Supplied records:

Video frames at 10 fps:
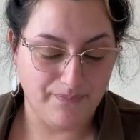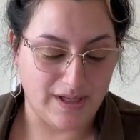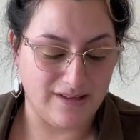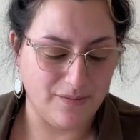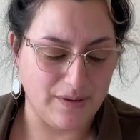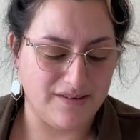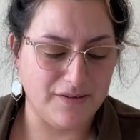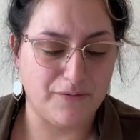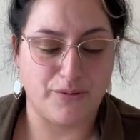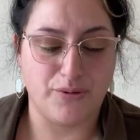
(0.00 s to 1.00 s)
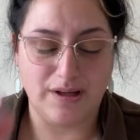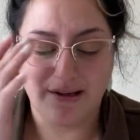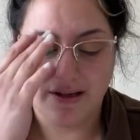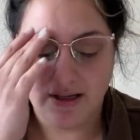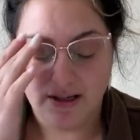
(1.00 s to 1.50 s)
It's a it's a
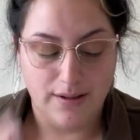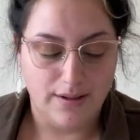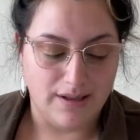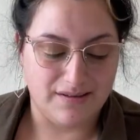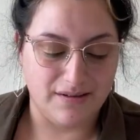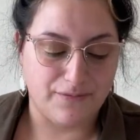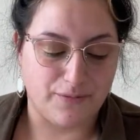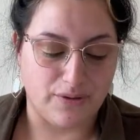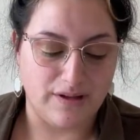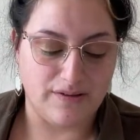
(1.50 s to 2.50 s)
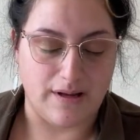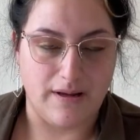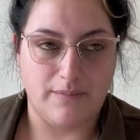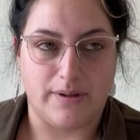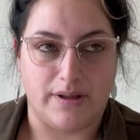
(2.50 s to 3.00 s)
fruity, it's a fruity
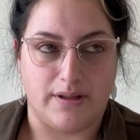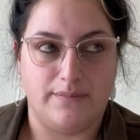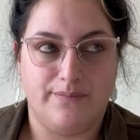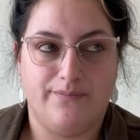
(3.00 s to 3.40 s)
scent, but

Task statement: Restate each entry word for word. Omit every picture.

Worked solution:
Video frames at 10 fps:
(0.00 s to 1.00 s)
(1.00 s to 1.50 s)
It's a it's a
(1.50 s to 2.50 s)
(2.50 s to 3.00 s)
fruity, it's a fruity
(3.00 s to 3.40 s)
scent, but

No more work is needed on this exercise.